SC: I want our school and district leaders to know that we are in this thing together and we want to partner with you. We’re not here to to run anything. We just want you to know how we feel and we want you to know what we know works for our children. They need us because what they’ve been doing is not working. So, try it our way. We get caught up in egos around, “These parents don’t know what they’re talking about.” Yes, we do. We know our children better than you. And if you help us navigate this thing, I believe our children will be successful and your district will be successful. And I just want them to know we’re in this to partner with you, not to tell you what to do.
EF: A lot of people are talking about this being an opportunity to rethink school in some ways that are long overdue. What are you hearing from parents about what they want the new normal to look like? How do you want it to be different?
SC: I want that new normal because what we left wasn’t normal. Our kids were failing. I want the new normal to look like schools listening to parents, and kids going to school. And when they leave that school, they can read and they can do math on grade-level. That’s what I want. Give parents the resources they need at home, because you can’t tell me that if you tell me my eighth-grader is reading on a first-grade reading level, that I as a grandparent or a parent won’t try to help that child to try to get where they need to be.
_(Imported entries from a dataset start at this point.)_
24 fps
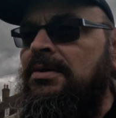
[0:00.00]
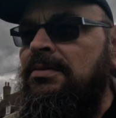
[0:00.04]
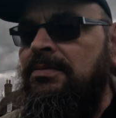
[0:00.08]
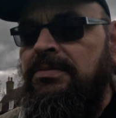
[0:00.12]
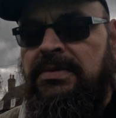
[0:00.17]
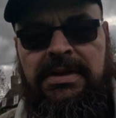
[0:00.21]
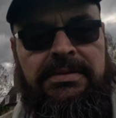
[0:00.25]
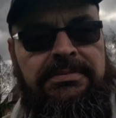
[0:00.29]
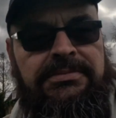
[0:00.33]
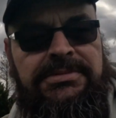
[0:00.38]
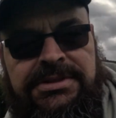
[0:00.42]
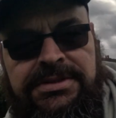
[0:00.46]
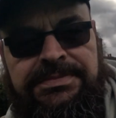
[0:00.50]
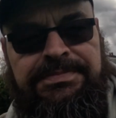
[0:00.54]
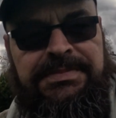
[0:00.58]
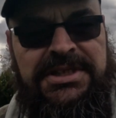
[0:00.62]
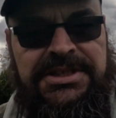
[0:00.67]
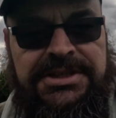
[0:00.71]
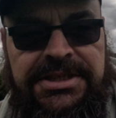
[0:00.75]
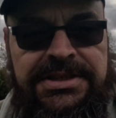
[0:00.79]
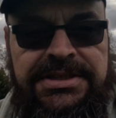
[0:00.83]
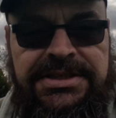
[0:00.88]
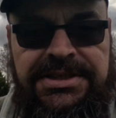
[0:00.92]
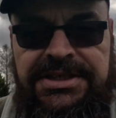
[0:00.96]
Well, that was a
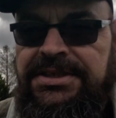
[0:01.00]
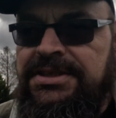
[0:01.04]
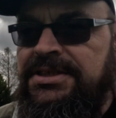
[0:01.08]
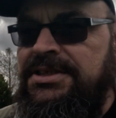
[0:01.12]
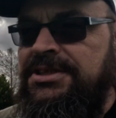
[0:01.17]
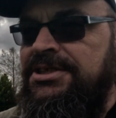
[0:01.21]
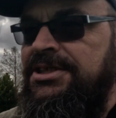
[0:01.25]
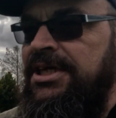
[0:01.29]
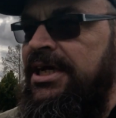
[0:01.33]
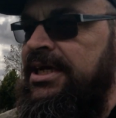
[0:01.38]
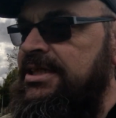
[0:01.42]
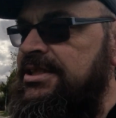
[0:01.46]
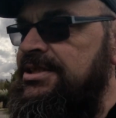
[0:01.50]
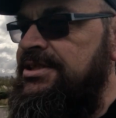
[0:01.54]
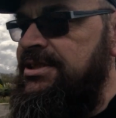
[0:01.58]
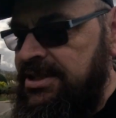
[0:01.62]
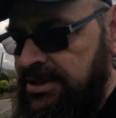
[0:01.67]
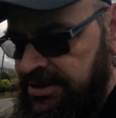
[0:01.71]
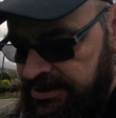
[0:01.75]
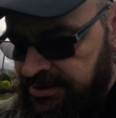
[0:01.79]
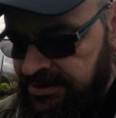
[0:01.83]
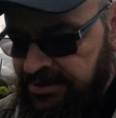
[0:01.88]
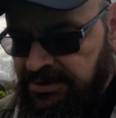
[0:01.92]
mission success.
We need the resources at home. I would also like to see teachers get the support that they need. If you have a young teacher coming into school for the first time to teach children, especially low-income underserved children, you got to train them how to deal with those children and how to teach those children.
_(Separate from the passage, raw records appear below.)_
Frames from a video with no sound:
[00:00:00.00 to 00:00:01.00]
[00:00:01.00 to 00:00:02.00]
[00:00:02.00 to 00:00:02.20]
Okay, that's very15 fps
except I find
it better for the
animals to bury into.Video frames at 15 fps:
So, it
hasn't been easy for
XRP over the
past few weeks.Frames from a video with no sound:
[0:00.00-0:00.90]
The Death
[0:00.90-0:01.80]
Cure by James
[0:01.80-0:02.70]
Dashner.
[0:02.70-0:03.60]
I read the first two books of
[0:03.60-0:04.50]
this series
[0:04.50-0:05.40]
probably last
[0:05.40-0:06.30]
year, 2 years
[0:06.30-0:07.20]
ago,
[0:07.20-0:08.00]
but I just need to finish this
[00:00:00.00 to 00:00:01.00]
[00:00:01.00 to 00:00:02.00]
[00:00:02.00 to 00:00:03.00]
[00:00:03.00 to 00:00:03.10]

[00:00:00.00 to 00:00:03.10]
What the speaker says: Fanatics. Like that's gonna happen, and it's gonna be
EF: Is there anything about your kids’ or grandkids’ teachers that you have loved that you feel like really made them stand out?
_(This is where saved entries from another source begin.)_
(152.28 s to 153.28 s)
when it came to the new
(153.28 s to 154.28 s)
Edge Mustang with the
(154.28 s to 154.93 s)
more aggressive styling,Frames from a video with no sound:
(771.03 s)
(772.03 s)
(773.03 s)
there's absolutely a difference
SC: I live in this community, so I would drive through this community often, and sometimes the teachers were in those buildings until nine o’clock at night getting ready for the next day. I’ve seen teachers loving on kids. When kids had issues at home, they stepped in to help those kids. I have seen kids lose parents, and they were right there with those kids. That’s how you build a relationship. I see some of those kids now, and they still bring that up. Teachers with empathy, not sympathy, but empathy for children, and loving on children and nurturing children—that’s what made a school a success.
EF: What is giving you hope during this unbelievable time? What stories are inspiring you?
SC: Parents are rising up and saying, “I want this for my child.” We have monthly meetings with our parents to give them the information that they need. When you give parents the tools they need, they can stand up. We’re not in this fight as an advocacy organization. We’re here to train our parents. Once our parents get trained, they can go out and fight. We’ll fight with them, but if we educate them, they’ll know what they’re fighting for and we can go and have their backs. I have got hope that sooner or later, people are going to listen to parents from a federal level, a local level, and district level. I have that hope because parents are not going be quiet anymore.